Two Livers always has a high impact in meetings. She’s beautiful, poised, elegant, speaks in a husky, incredibly sexy voice – I call it her bedroom voice – and any hot-blooded male within a mile wants to leap on top of her. I know I do.
By contrast, the toad sitting opposite us in a badly fitting, brown polyester suit is overweight, sagging and balding. On each side of him he has a slicked-back smart arse from one of our greatest rivals, Hardman Stoney. He’s brought these arseholes into our offices to humiliate us, just for the sake of a lousy half billion which we haven’t delivered when we probably promised we would. We’re investment bankers, for fuck’s sake. We disappoint people all the time. It’s what we do.

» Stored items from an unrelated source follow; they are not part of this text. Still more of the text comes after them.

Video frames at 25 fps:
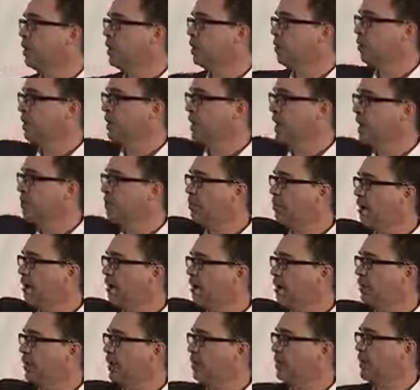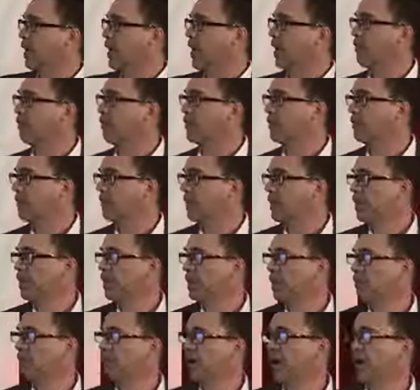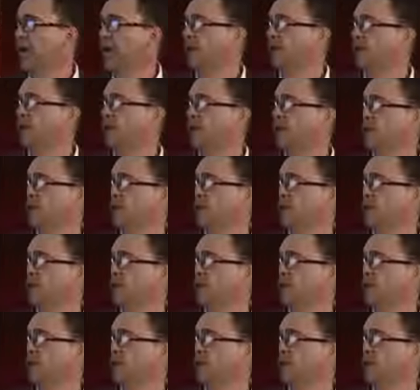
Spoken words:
with that bar on the top of how they're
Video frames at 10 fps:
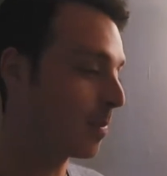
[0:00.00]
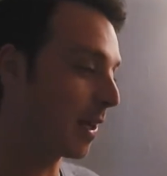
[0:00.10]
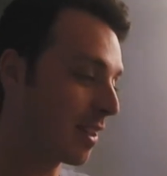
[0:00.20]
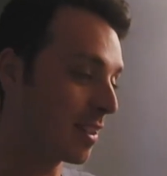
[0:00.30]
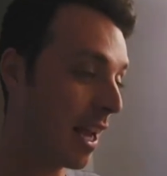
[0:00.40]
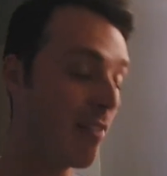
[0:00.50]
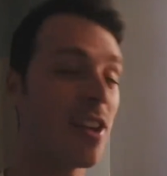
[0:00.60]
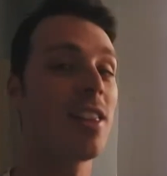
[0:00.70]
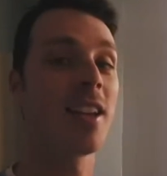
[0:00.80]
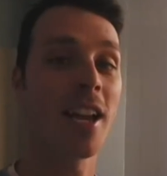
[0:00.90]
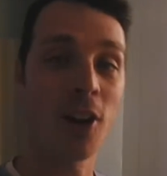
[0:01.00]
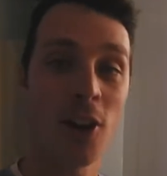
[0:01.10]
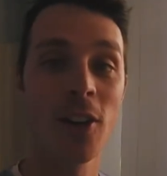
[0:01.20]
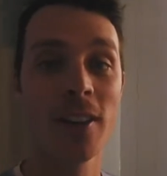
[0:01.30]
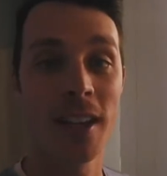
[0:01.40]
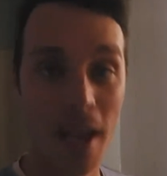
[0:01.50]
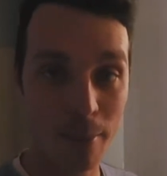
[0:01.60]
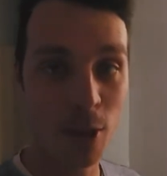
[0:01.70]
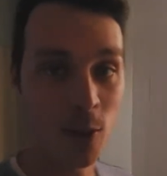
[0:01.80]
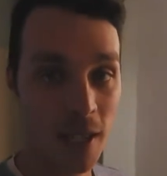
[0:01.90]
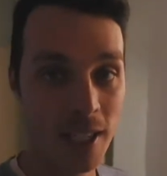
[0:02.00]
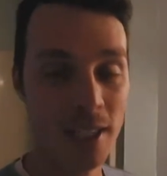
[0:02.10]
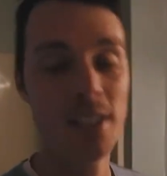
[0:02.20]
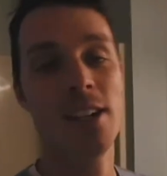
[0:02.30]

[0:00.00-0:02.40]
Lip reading: because everything I currently am doing,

Two Livers starts the meeting in a suitably deferential manner, introducing me to the toad, who turns out to be called Paul Telford. She explains that my presence here indicates just how seriously the firm is taking him, and offers to get the kids to start running through a presentation showing how badly the markets have changed since we started the sale process, which will help him understand the difficulties we face now.